_WHAT YOU ARE ASKED TO DO:_ Could you restate word for word only the lines below from the one holding "[0:03.20-0:04.27]" to the one holding "[0:00.00-0:15.33]", inclusive, and leave out the pictures?

Stored data
_____

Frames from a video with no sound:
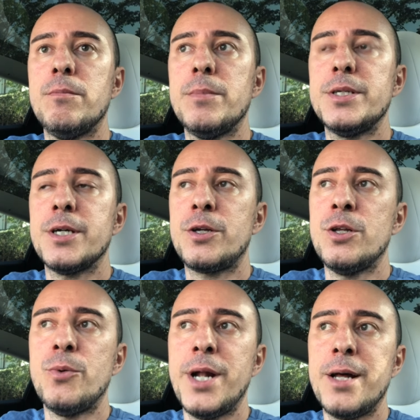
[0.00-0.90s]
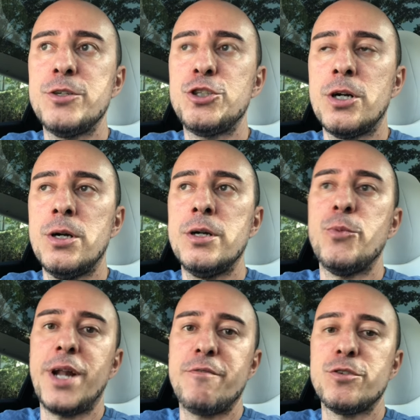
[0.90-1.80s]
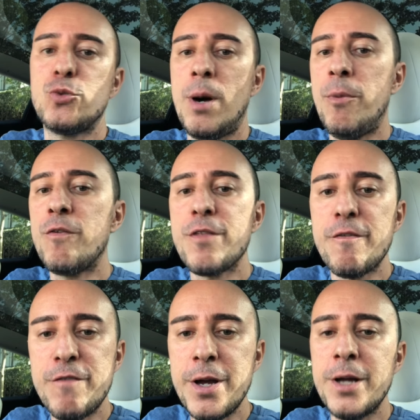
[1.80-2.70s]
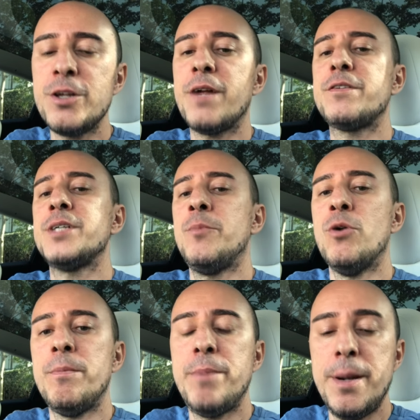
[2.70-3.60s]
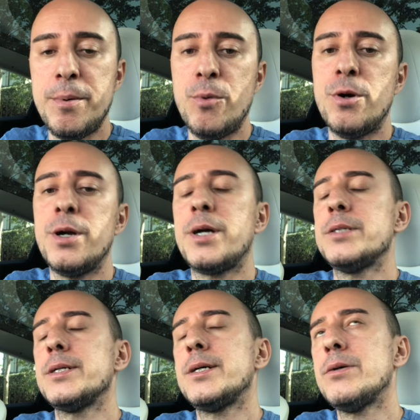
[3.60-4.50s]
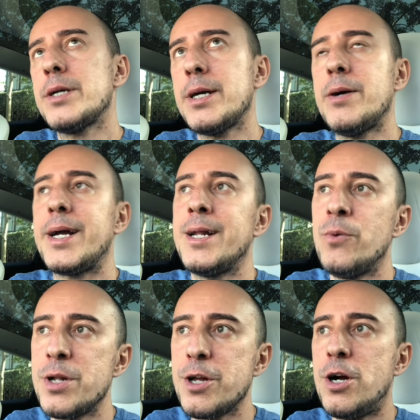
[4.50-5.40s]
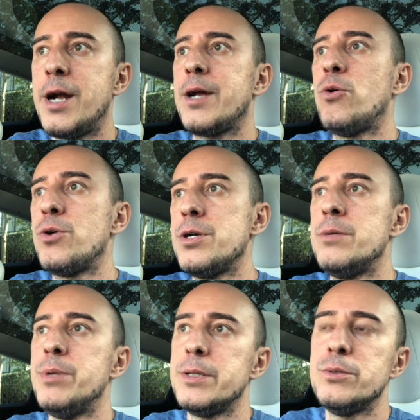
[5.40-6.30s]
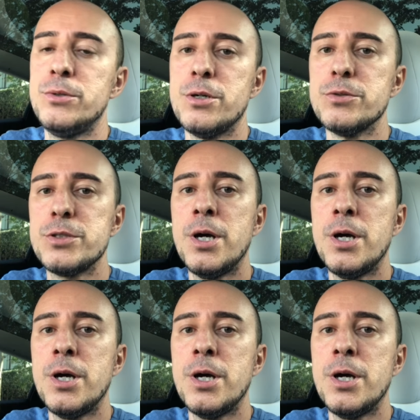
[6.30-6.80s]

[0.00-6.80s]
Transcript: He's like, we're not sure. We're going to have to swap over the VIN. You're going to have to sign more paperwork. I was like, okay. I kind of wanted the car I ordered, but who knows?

_____

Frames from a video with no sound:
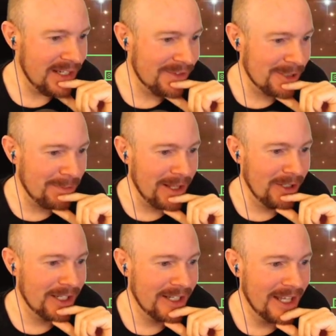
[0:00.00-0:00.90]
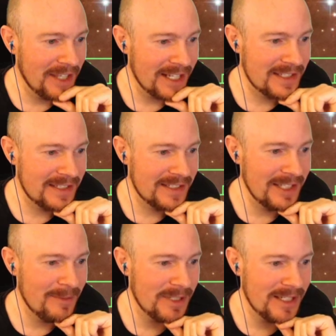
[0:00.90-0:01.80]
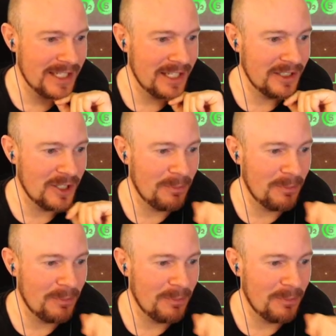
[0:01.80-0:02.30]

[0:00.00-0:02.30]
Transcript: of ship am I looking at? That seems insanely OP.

_____

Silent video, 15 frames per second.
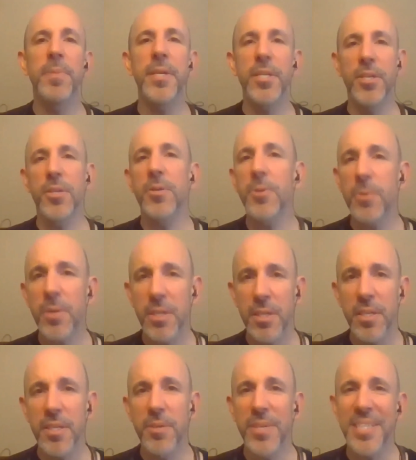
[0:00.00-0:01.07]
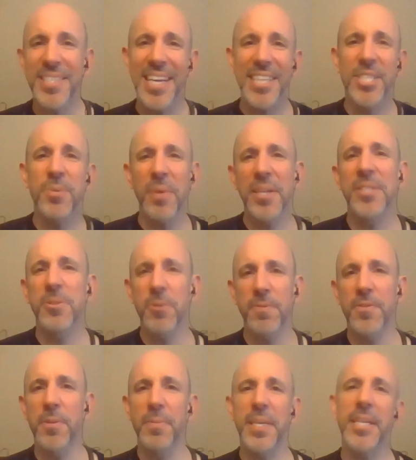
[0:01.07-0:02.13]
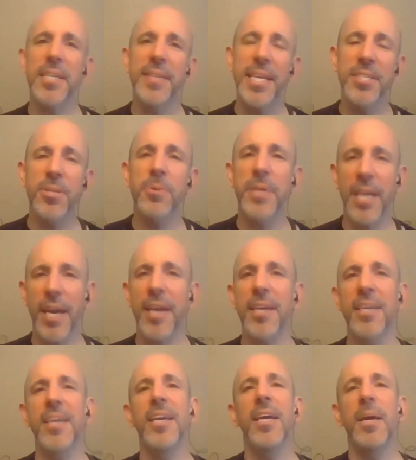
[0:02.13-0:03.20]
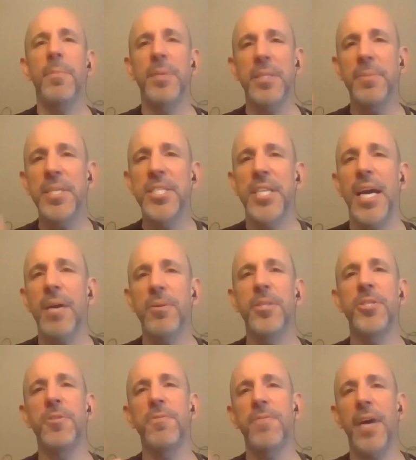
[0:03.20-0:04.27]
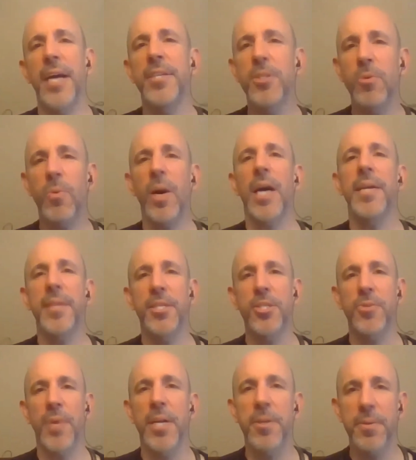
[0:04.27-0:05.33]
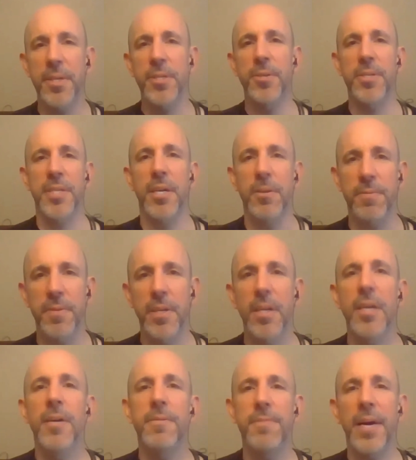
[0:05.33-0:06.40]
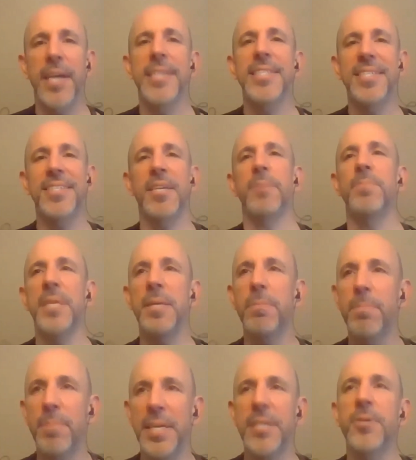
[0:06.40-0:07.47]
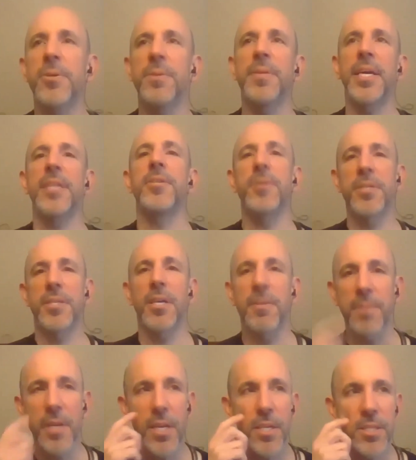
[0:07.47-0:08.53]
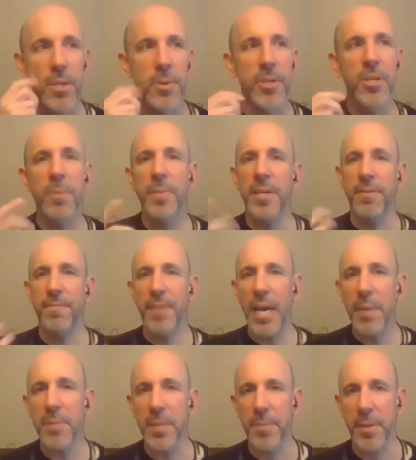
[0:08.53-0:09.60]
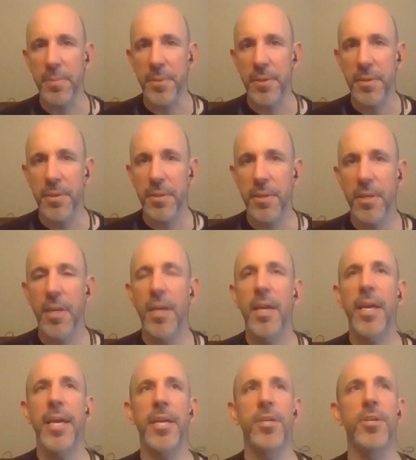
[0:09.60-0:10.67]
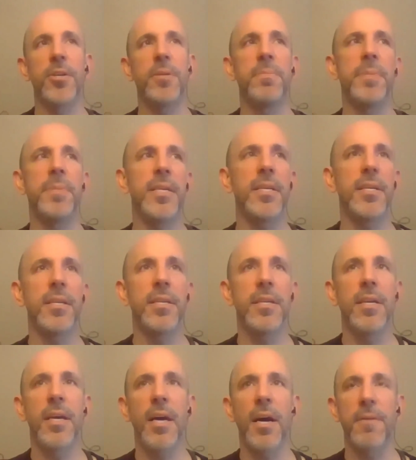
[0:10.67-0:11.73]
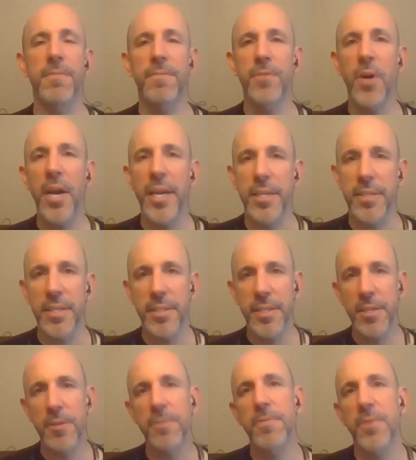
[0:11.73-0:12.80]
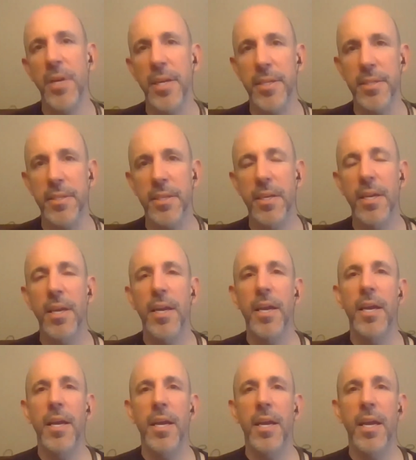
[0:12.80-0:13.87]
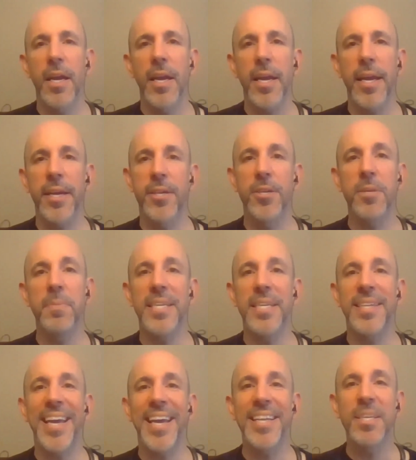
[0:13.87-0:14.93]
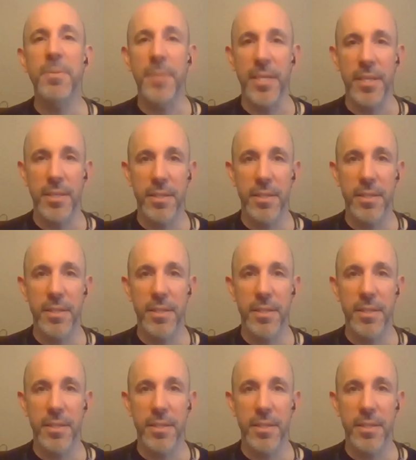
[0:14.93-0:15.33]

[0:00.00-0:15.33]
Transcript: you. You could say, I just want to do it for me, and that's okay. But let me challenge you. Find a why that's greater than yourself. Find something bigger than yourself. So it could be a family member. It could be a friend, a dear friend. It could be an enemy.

_____

_THE COMPLETED TASK:_
[0:03.20-0:04.27]
[0:04.27-0:05.33]
[0:05.33-0:06.40]
[0:06.40-0:07.47]
[0:07.47-0:08.53]
[0:08.53-0:09.60]
[0:09.60-0:10.67]
[0:10.67-0:11.73]
[0:11.73-0:12.80]
[0:12.80-0:13.87]
[0:13.87-0:14.93]
[0:14.93-0:15.33]

[0:00.00-0:15.33]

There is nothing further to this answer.